Found the following (free and open-source) tool for doing Imposition called Impose (thanks danio for the tip). This solved my problem perfectly.
EDIT:
Here is how it's done:
Use PDF Toolkit to joint two PDF files into one (two A4)
pdftk File1.pdf File2.pdf cat output OutputFile.pdf
Create from this a single page (one A3):
java -cp Multivalent.jar tool.pdf.Impose -dim 2x1 -verbose -paper-size "42.2x29.9cm" -layout "1,2" OutputFile.pdf

I would like to advertise my pdftools
It's written in Python so should run on any platform. It's a wrapper to Latex (the pdfpages packages) but can do lot of things with a single command line: merge pdf files, nup them (multiple input pages per output page) and number the pages of the output file (you specify the location and the format of the number)
It still needs some work but I think it's quite stable to be usable right now :)

This puts two landscape letter pages onto a single portrait letter sheet, to be "bound" (i.e., folded) along the top.
pdftops $1 - |
psbook |
pstops -w11in -h8.5in '4:1#.65(.5in,0in)+0#.65(.5in,5.5in),2U#.65(8in,5.5in)+3#.65U(8in,11in)' |
ps2pdf - $(basename $1 .pdf).psbook.pdf
By the way, I do this often, so I'll probably submit more "answers" to this question just to keep track of successful pstops pagespecs. Let me know if this is an inappropriate use of SO.

A nice, powerful, open-source imposition tool is included
in the PoDoFo package:
http://podofo.sourceforge.net/
It works for me. Some imposition plans can be found at:
http://www.av8n.com/computer/prepress/
PoDoFo can do lots of other stuff, not just imposition.
Another useful imposition tool is Bookbinder (on the
quantumelephant site). It has a GUI that appeals to non-experts.
It is not as flexible or powerful as PoDoFo, but it can do
imposition.
pdftk is more-or-less essential to have, but it will not
do imposition.
pdfjam is useless to me, because there are a wide range of
valid pdf files that it cannot handle.
I've never been able to get multivalent to work, either.

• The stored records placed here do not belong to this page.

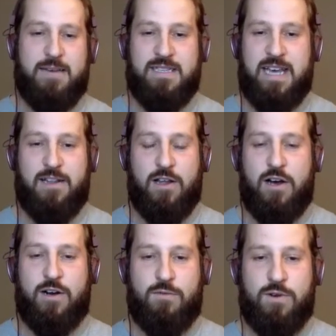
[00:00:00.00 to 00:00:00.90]
in that
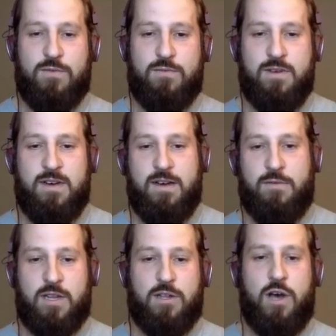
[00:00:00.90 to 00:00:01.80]
locker room
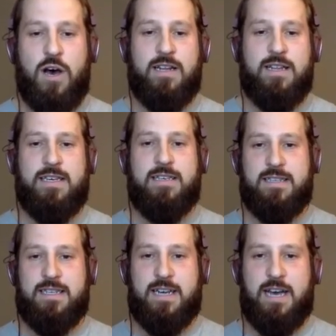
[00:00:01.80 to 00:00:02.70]
with a lot of these
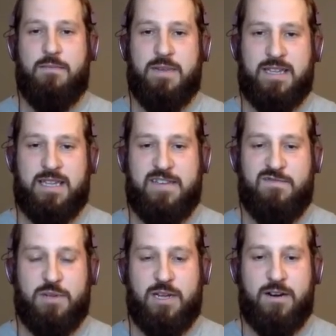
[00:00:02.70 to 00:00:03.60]
incumbent
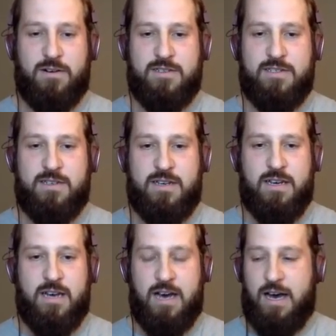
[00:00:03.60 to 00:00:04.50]
Leaf players,
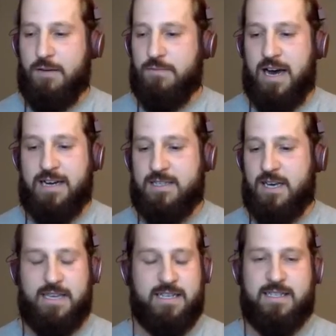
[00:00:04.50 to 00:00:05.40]
I just
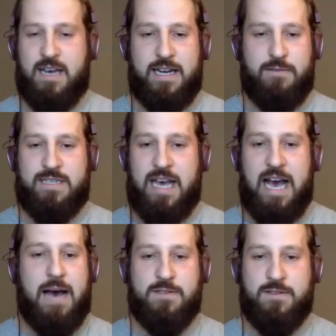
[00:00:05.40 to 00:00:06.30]
thought that signing was
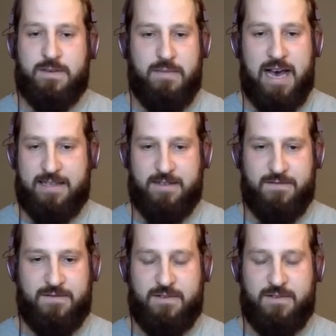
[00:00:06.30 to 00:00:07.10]
absolutely massive.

What you want to do is imposition. There are commercial tools to impose PDFs such as ARTS crackerjack and Quite imposing but they are pretty expensive (US$500), require a copy of acrobat professional and are overkill for imposing 2 A4 pages to an A3 sheet.

On the Postscript side, a tool named pstops is able to rearrange pages of a Postscript file in any way you could imagine. I've not heard of such a tool for PDF. But pdf2ps and ps2pdf exist. So a not-so-ideal solution may be a combination of pdf2ps, pstops and ps2pdf.

I would combine the two A4 pages into one 2-page PDF using pdftk. Then Print to PDF using something like PrimoPDF, and tell it to print to A3 format, two pages per side.
I just tested this printing some slides from PowerPoint. It worked great. I selected A3 as my paper size in PowerPoint, and then chose to print 2 pages per side. Printed to Primo and voila, I have two A4 slides per A3.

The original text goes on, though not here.